# Completion Detection Based Timing Error Detection and Correction in a Near-Threshold RISC-V Microprocessor in FDSOI 28nm

Roel Uytterhoeven, Student Member, IEEE and Wim Dehaene, Senior Member, IEEE

Abstract—This paper presents a novel timing error detection and correction (EDaC) technique to reduce design margins in a near/sub-threshold RISCV-IM32 microprocessor. The proposed technique takes a snapshot of the datapath's activity just before the launch of the next clock to determine if a timing error will occur. If so, it prevents the error at the last moment by gating the clock with one cycle. This avoids imposing additional hold constraints on the design and removes the need for a complex correction mechanism.

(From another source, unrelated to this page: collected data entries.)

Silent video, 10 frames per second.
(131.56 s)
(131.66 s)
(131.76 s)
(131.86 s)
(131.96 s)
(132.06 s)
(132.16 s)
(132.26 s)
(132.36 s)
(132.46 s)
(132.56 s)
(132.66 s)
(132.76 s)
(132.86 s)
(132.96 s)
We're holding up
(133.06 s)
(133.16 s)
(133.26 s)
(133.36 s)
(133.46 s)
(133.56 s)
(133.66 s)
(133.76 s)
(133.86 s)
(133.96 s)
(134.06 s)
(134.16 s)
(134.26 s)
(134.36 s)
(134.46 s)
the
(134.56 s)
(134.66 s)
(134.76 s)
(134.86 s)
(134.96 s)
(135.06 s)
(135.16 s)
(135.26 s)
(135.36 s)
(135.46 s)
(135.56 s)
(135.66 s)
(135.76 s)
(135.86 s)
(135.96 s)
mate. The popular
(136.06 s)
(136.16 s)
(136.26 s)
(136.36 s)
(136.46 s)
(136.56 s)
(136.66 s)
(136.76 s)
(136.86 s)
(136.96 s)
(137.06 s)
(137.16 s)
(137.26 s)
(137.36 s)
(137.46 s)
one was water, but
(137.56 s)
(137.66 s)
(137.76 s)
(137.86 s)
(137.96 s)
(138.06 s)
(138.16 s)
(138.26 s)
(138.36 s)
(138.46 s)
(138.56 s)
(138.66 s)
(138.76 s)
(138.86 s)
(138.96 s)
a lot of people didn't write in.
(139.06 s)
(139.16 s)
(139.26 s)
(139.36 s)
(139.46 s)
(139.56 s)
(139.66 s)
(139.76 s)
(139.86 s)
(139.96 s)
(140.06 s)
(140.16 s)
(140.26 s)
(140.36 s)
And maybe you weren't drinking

The design is implemented in FDSOI 28nm and achieves a margined minimum energy point (MEP) of 1.32 pJ/cycle at 3 MHz and 0.434 V. The EDaC technique robustly eliminates all voltage margin, resulting in an improved MEP of 0.92 pJ/cycle and 0.345 V at the same frequency.

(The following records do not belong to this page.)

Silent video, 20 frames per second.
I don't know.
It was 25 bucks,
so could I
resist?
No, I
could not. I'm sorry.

*Index Terms*—adaptive voltage scaling, CMOS digital integrated circuits, energy-efficient digital circuits, error detection and correction (EDaC), near/sub-threshold digital circuits, razor, timing error detection, variation resilience

# I. INTRODUCTION

Several timing error detection and correction (EDaC) techniques have been demonstrated to reclaim design margins in digital systems [1]. These are especially valuable in ultralow energy near/sub-threshold designs where the low supply voltage increases the circuit's sensitivity to PVT variations. This in turn demands even larger design margins that oppose the low voltage energy savings [2]. Typically, these techniques rely on a double-sampling (DS) approach where a shadow flop/latch or a clocked transition detector resamples data after a predefined timing window to detect late arriving signals. However, this is prone to false errors that are triggered when a fast signal arrives within the detection window at a monitored endpoint through a short path. To avoid these, all techniques that use a DS approach have to impose a hold constraint that matches the width of their error detection window on all monitored paths. This constraint results in a direct tradeoff between area/energy overhead due to hold padding and the size of detection window [3]. This forces designers to limit this window in order to keep the hold padding losses reasonable, often without regard for the effect on the EDaC's reliability.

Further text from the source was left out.